Each record should be retyped word for word.

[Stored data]
▬▬▬

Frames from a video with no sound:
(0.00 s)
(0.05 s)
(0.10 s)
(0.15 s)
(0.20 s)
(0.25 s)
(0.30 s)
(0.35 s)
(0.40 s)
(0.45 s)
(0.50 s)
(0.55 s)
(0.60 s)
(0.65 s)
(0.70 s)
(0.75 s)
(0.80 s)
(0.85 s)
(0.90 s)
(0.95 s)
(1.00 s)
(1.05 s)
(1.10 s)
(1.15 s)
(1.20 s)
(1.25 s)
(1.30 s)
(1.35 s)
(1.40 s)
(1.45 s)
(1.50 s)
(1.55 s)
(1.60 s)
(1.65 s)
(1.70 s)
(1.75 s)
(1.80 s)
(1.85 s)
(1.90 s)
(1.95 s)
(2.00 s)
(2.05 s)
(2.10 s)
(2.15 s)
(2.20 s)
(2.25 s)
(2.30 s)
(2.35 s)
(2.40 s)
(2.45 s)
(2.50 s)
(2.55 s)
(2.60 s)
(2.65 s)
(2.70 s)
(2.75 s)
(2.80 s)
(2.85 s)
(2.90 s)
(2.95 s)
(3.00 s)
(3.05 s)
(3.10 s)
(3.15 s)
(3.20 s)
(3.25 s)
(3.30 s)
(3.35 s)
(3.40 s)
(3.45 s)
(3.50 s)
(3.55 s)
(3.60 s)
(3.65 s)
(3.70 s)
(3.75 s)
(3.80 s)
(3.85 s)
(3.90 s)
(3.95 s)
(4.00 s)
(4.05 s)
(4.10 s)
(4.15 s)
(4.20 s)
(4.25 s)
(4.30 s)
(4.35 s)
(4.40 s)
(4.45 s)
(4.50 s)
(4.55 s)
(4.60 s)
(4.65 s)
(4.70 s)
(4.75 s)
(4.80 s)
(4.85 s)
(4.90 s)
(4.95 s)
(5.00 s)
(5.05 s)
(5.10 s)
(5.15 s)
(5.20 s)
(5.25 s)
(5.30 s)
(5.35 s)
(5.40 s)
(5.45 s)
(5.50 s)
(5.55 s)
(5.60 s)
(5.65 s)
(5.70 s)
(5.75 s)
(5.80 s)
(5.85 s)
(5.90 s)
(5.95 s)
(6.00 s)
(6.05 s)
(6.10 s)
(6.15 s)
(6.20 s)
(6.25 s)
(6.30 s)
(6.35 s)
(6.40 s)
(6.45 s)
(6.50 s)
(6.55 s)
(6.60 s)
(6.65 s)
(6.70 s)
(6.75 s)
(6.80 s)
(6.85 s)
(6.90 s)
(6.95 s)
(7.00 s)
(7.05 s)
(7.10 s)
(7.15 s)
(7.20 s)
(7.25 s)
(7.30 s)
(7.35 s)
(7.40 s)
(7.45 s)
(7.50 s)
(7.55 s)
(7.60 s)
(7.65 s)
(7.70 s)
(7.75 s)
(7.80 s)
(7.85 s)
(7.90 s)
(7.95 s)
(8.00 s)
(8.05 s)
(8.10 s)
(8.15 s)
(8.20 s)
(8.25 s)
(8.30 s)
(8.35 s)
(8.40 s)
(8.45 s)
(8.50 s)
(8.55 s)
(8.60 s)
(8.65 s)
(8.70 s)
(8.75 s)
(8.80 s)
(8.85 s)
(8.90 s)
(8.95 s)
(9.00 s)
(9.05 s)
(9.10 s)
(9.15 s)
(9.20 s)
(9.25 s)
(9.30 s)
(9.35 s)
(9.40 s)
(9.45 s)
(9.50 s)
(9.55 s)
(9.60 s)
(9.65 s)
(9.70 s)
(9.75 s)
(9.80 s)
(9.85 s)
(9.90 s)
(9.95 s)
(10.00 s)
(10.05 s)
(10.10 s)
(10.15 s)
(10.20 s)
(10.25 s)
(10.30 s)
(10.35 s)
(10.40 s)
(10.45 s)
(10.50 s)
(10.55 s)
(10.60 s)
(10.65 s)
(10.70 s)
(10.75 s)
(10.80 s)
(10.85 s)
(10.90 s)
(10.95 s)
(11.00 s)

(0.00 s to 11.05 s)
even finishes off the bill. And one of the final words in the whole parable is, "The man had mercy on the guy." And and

▬▬▬

Reply to the exercise >>
Frames from a video with no sound:
(0.00 s)
(0.05 s)
(0.10 s)
(0.15 s)
(0.20 s)
(0.25 s)
(0.30 s)
(0.35 s)
(0.40 s)
(0.45 s)
(0.50 s)
(0.55 s)
(0.60 s)
(0.65 s)
(0.70 s)
(0.75 s)
(0.80 s)
(0.85 s)
(0.90 s)
(0.95 s)
(1.00 s)
(1.05 s)
(1.10 s)
(1.15 s)
(1.20 s)
(1.25 s)
(1.30 s)
(1.35 s)
(1.40 s)
(1.45 s)
(1.50 s)
(1.55 s)
(1.60 s)
(1.65 s)
(1.70 s)
(1.75 s)
(1.80 s)
(1.85 s)
(1.90 s)
(1.95 s)
(2.00 s)
(2.05 s)
(2.10 s)
(2.15 s)
(2.20 s)
(2.25 s)
(2.30 s)
(2.35 s)
(2.40 s)
(2.45 s)
(2.50 s)
(2.55 s)
(2.60 s)
(2.65 s)
(2.70 s)
(2.75 s)
(2.80 s)
(2.85 s)
(2.90 s)
(2.95 s)
(3.00 s)
(3.05 s)
(3.10 s)
(3.15 s)
(3.20 s)
(3.25 s)
(3.30 s)
(3.35 s)
(3.40 s)
(3.45 s)
(3.50 s)
(3.55 s)
(3.60 s)
(3.65 s)
(3.70 s)
(3.75 s)
(3.80 s)
(3.85 s)
(3.90 s)
(3.95 s)
(4.00 s)
(4.05 s)
(4.10 s)
(4.15 s)
(4.20 s)
(4.25 s)
(4.30 s)
(4.35 s)
(4.40 s)
(4.45 s)
(4.50 s)
(4.55 s)
(4.60 s)
(4.65 s)
(4.70 s)
(4.75 s)
(4.80 s)
(4.85 s)
(4.90 s)
(4.95 s)
(5.00 s)
(5.05 s)
(5.10 s)
(5.15 s)
(5.20 s)
(5.25 s)
(5.30 s)
(5.35 s)
(5.40 s)
(5.45 s)
(5.50 s)
(5.55 s)
(5.60 s)
(5.65 s)
(5.70 s)
(5.75 s)
(5.80 s)
(5.85 s)
(5.90 s)
(5.95 s)
(6.00 s)
(6.05 s)
(6.10 s)
(6.15 s)
(6.20 s)
(6.25 s)
(6.30 s)
(6.35 s)
(6.40 s)
(6.45 s)
(6.50 s)
(6.55 s)
(6.60 s)
(6.65 s)
(6.70 s)
(6.75 s)
(6.80 s)
(6.85 s)
(6.90 s)
(6.95 s)
(7.00 s)
(7.05 s)
(7.10 s)
(7.15 s)
(7.20 s)
(7.25 s)
(7.30 s)
(7.35 s)
(7.40 s)
(7.45 s)
(7.50 s)
(7.55 s)
(7.60 s)
(7.65 s)
(7.70 s)
(7.75 s)
(7.80 s)
(7.85 s)
(7.90 s)
(7.95 s)
(8.00 s)
(8.05 s)
(8.10 s)
(8.15 s)
(8.20 s)
(8.25 s)
(8.30 s)
(8.35 s)
(8.40 s)
(8.45 s)
(8.50 s)
(8.55 s)
(8.60 s)
(8.65 s)
(8.70 s)
(8.75 s)
(8.80 s)
(8.85 s)
(8.90 s)
(8.95 s)
(9.00 s)
(9.05 s)
(9.10 s)
(9.15 s)
(9.20 s)
(9.25 s)
(9.30 s)
(9.35 s)
(9.40 s)
(9.45 s)
(9.50 s)
(9.55 s)
(9.60 s)
(9.65 s)
(9.70 s)
(9.75 s)
(9.80 s)
(9.85 s)
(9.90 s)
(9.95 s)
(10.00 s)
(10.05 s)
(10.10 s)
(10.15 s)
(10.20 s)
(10.25 s)
(10.30 s)
(10.35 s)
(10.40 s)
(10.45 s)
(10.50 s)
(10.55 s)
(10.60 s)
(10.65 s)
(10.70 s)
(10.75 s)
(10.80 s)
(10.85 s)
(10.90 s)
(10.95 s)
(11.00 s)

(0.00 s to 11.05 s)
even finishes off the bill. And one of the final words in the whole parable is, "The man had mercy on the guy." And and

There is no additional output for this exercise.